__Work instruction__
An exact reproduction of the listing is wanted, with the pictures dropped.
=== Supplied information ===
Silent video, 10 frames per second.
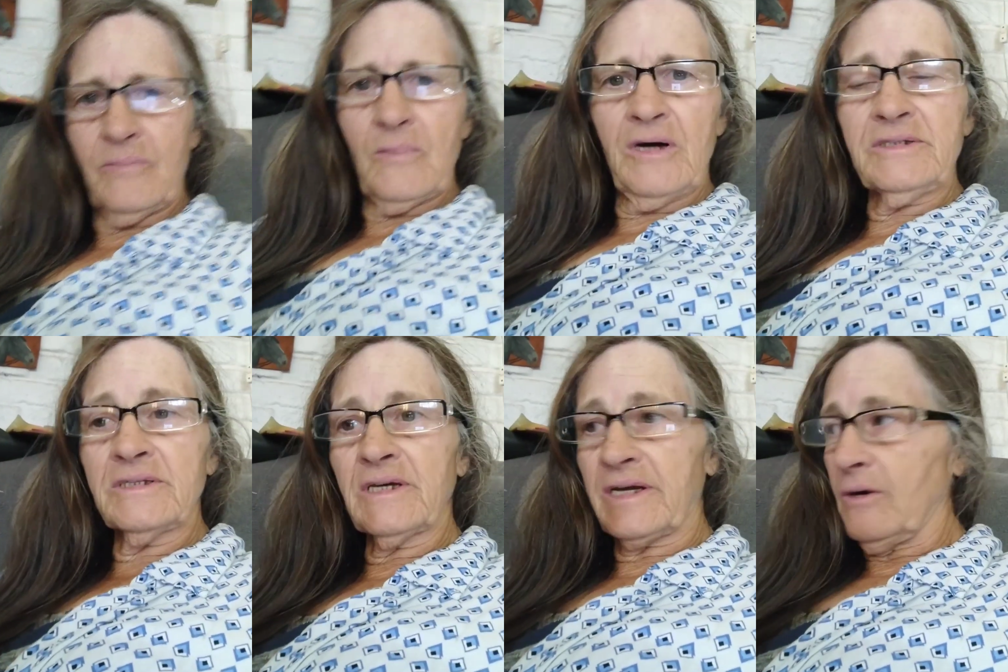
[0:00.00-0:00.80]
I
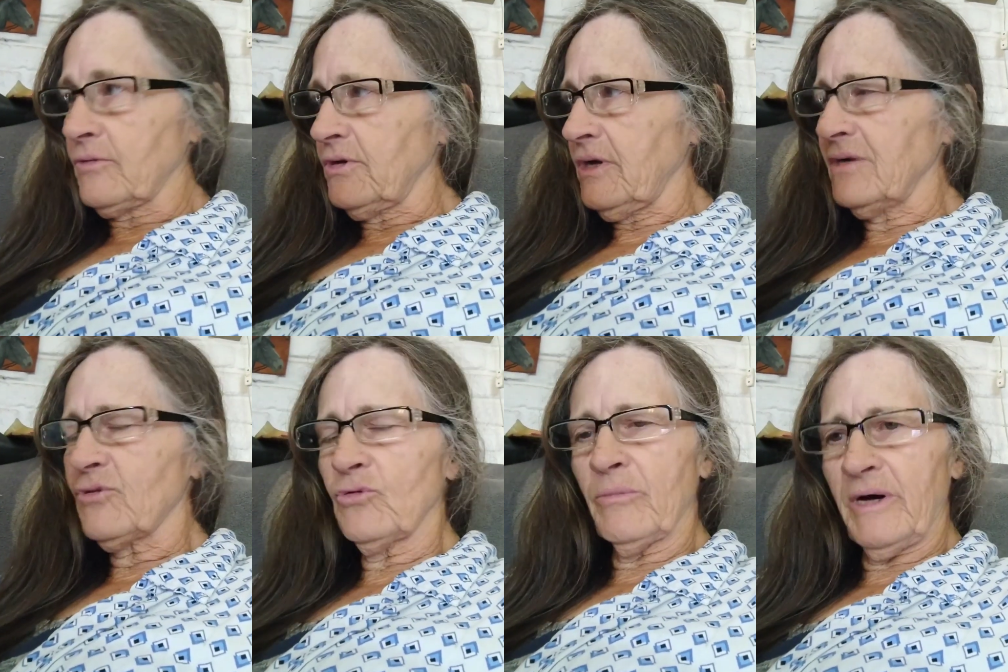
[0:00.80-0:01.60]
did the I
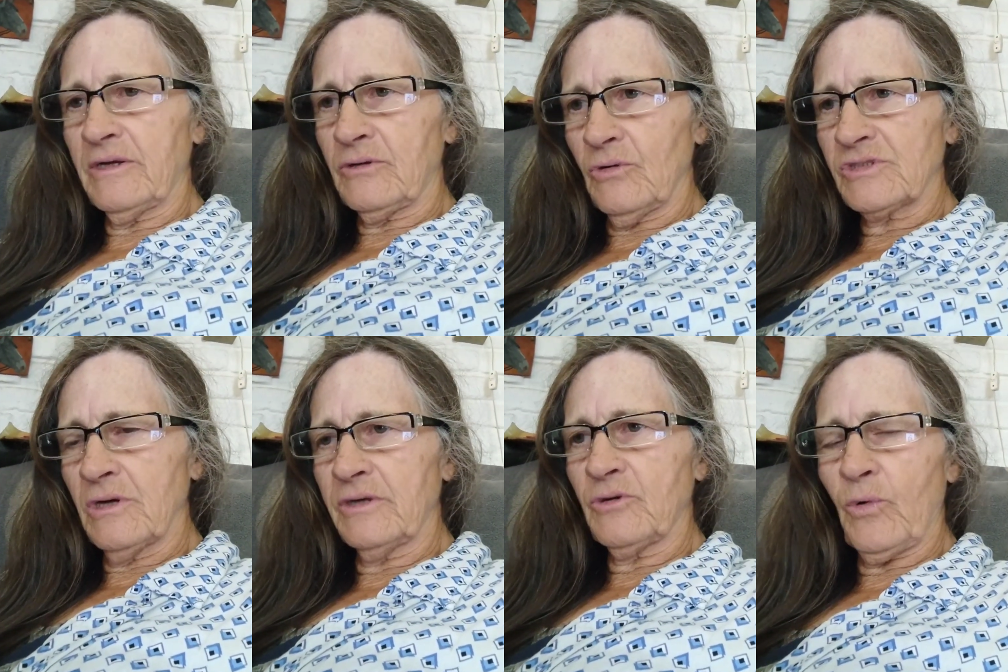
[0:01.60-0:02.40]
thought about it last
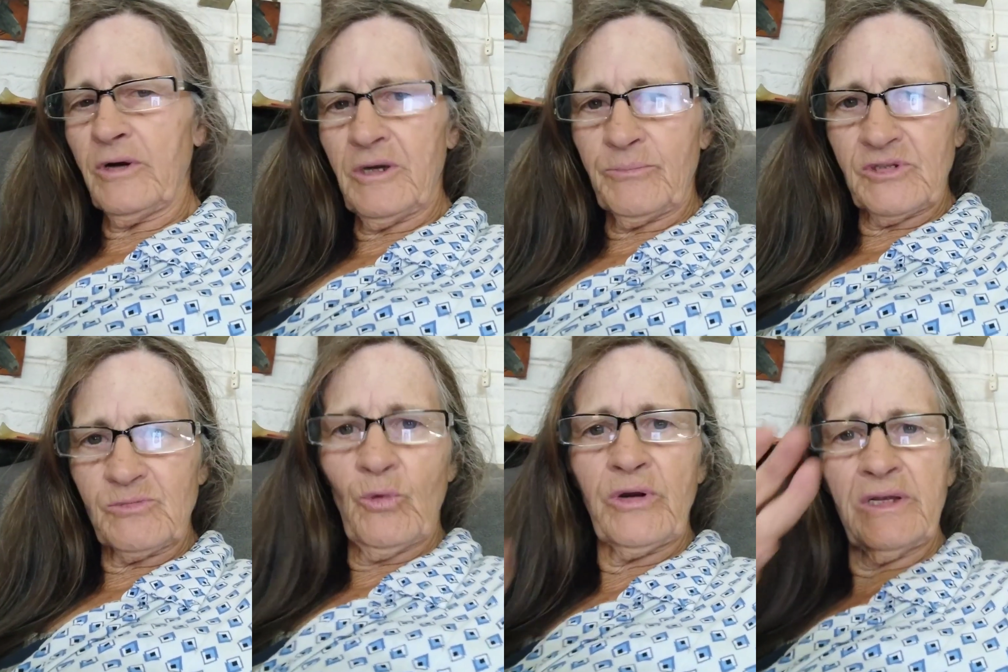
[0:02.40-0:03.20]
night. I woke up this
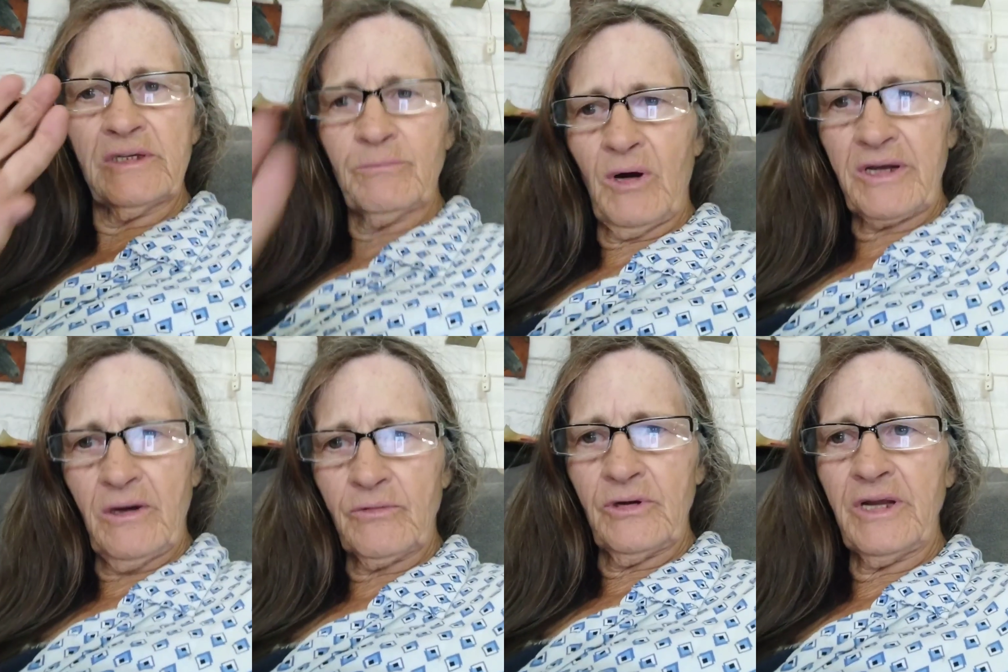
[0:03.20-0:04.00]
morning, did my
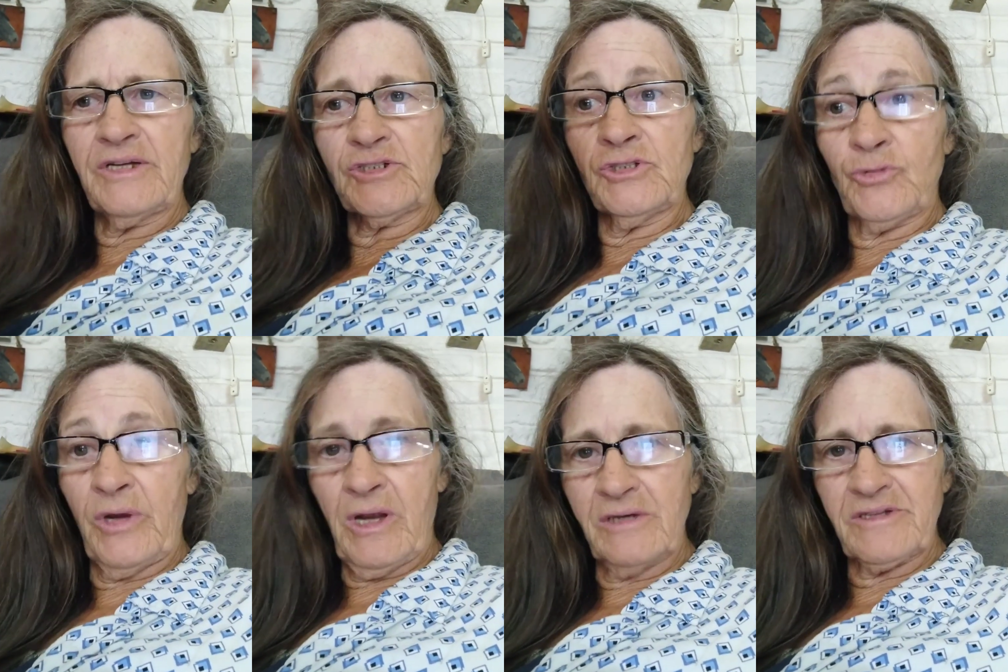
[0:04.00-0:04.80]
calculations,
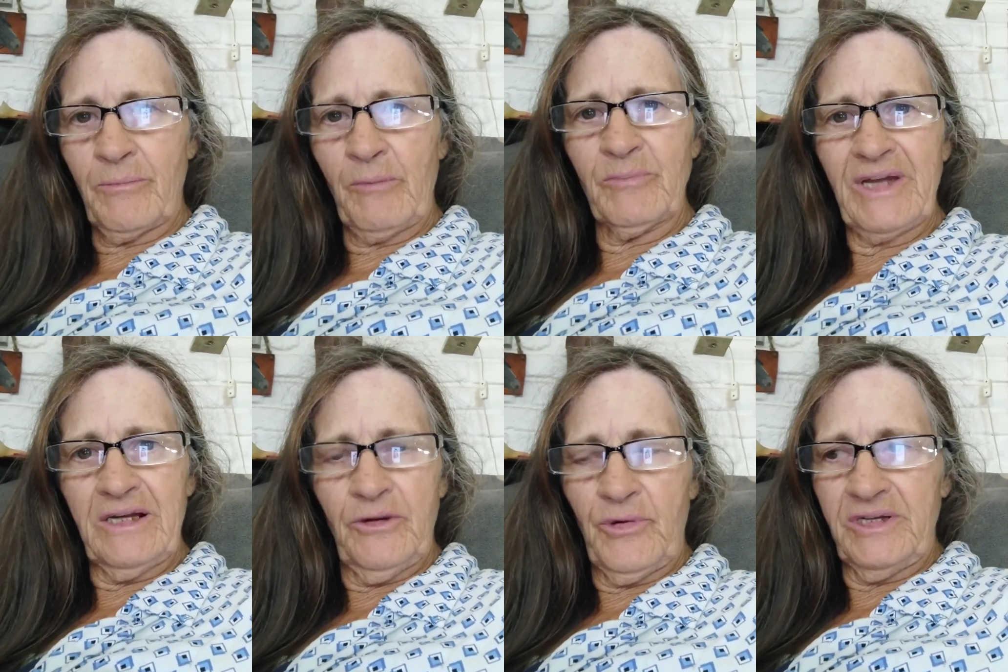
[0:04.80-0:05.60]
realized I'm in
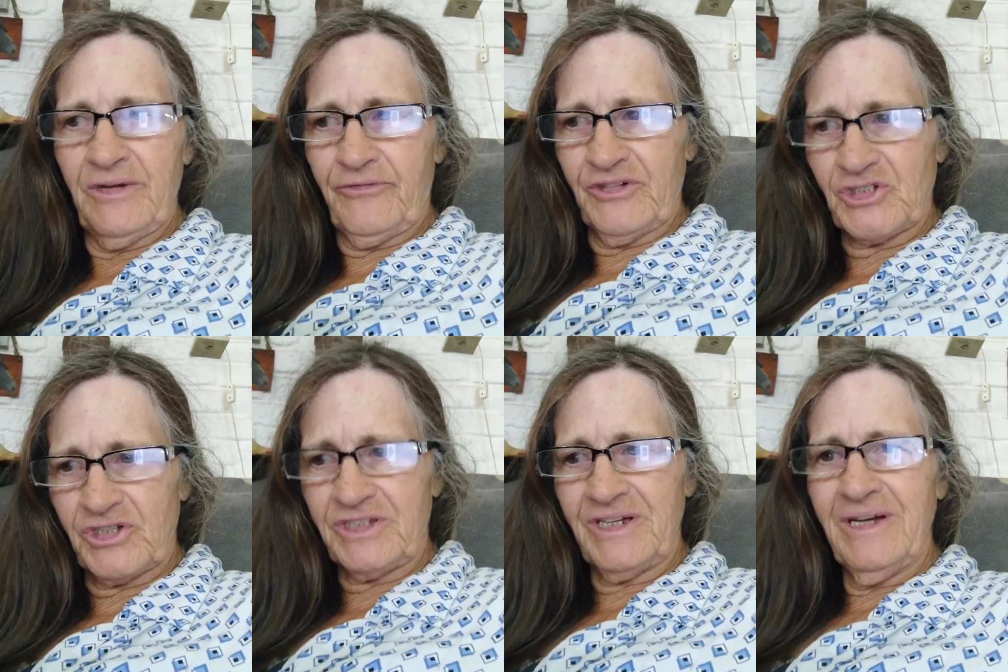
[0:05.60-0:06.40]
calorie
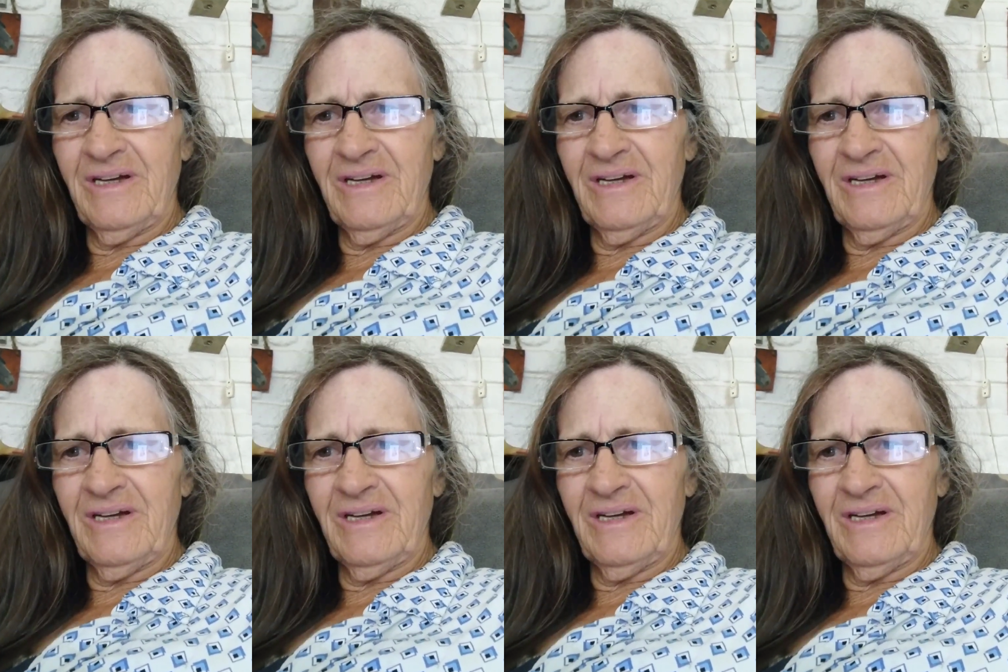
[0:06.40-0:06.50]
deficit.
===
__Solution__
Silent video, 10 frames per second.
[0:00.00-0:00.80]
I
[0:00.80-0:01.60]
did the I
[0:01.60-0:02.40]
thought about it last
[0:02.40-0:03.20]
night. I woke up this
[0:03.20-0:04.00]
morning, did my
[0:04.00-0:04.80]
calculations,
[0:04.80-0:05.60]
realized I'm in
[0:05.60-0:06.40]
calorie
[0:06.40-0:06.50]
deficit.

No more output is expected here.